● Available data
☆ ☆ ☆ ☆ ☆

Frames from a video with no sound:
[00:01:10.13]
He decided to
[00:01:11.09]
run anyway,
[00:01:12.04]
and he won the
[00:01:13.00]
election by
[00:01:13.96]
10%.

☆ ☆ ☆ ☆ ☆

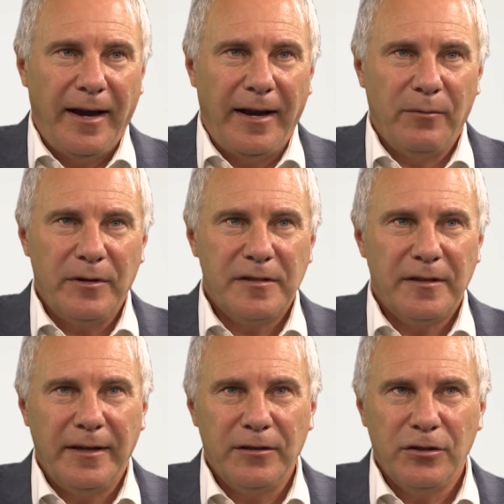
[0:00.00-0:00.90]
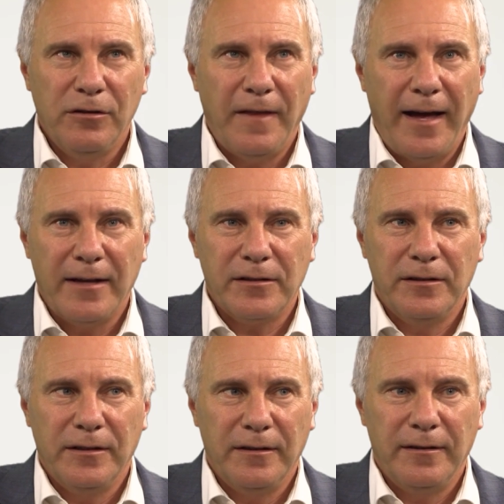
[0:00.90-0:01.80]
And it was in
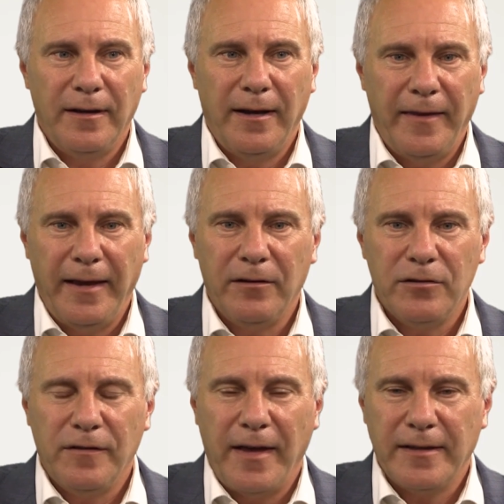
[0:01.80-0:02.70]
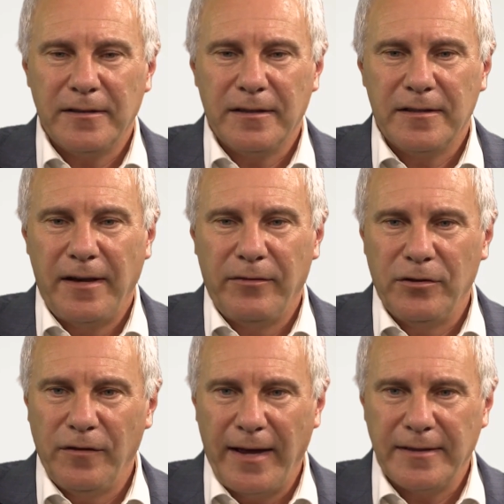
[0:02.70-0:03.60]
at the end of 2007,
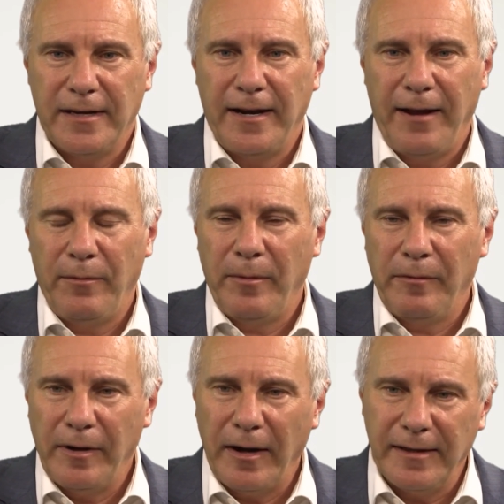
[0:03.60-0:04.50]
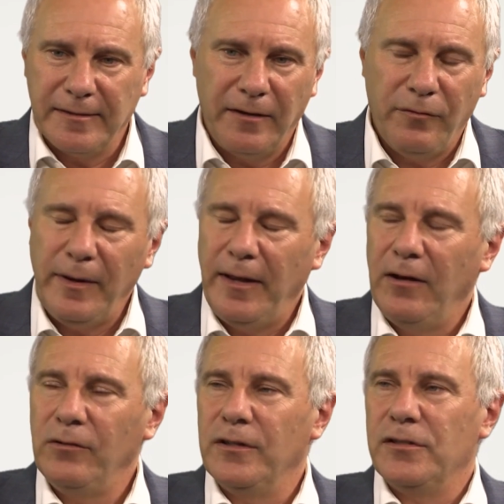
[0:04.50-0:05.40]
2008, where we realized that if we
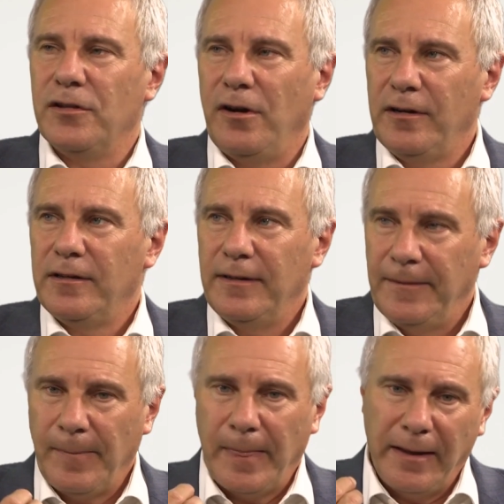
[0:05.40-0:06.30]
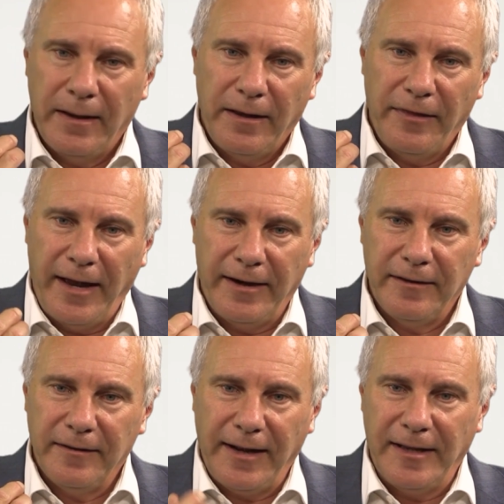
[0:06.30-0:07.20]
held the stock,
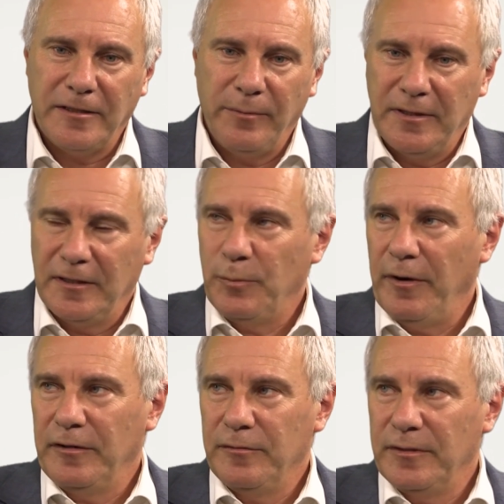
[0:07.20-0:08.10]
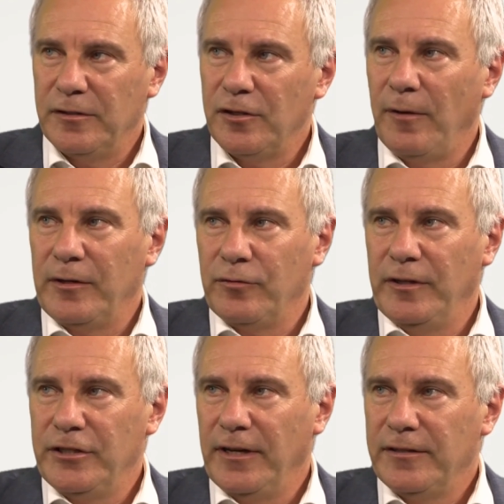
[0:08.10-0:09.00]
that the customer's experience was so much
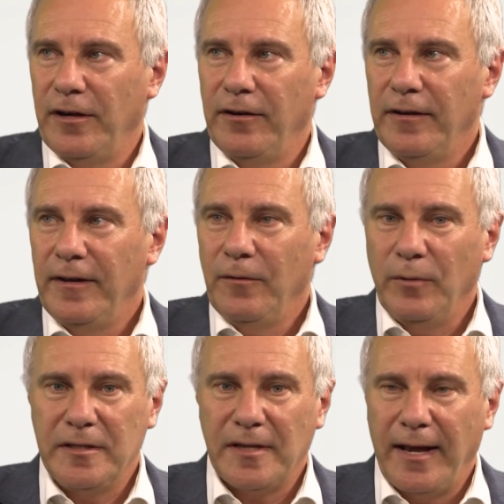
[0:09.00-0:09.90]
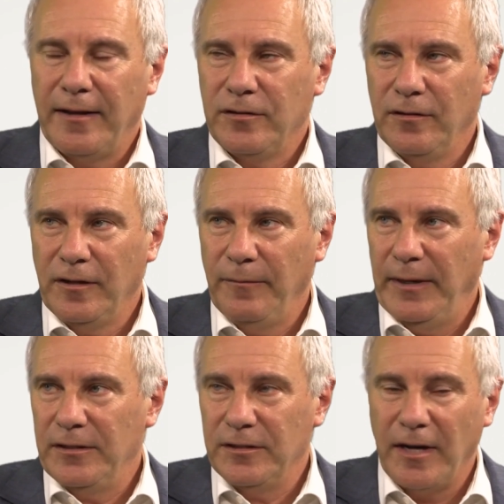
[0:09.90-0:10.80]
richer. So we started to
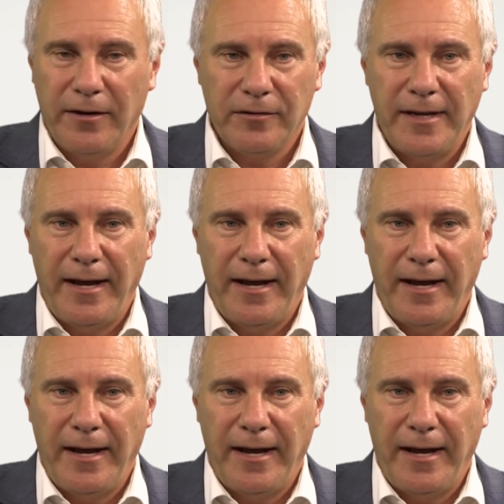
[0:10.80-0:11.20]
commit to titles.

☆ ☆ ☆ ☆ ☆

● What to work on
Give again, exactly as written above, each line from the one that has "[0:00.00-0:00.90]" to the one that has "[0:07.20-0:08.10]", both included; omit the pictures.

● Response
[0:00.00-0:00.90]
[0:00.90-0:01.80]
And it was in
[0:01.80-0:02.70]
[0:02.70-0:03.60]
at the end of 2007,
[0:03.60-0:04.50]
[0:04.50-0:05.40]
2008, where we realized that if we
[0:05.40-0:06.30]
[0:06.30-0:07.20]
held the stock,
[0:07.20-0:08.10]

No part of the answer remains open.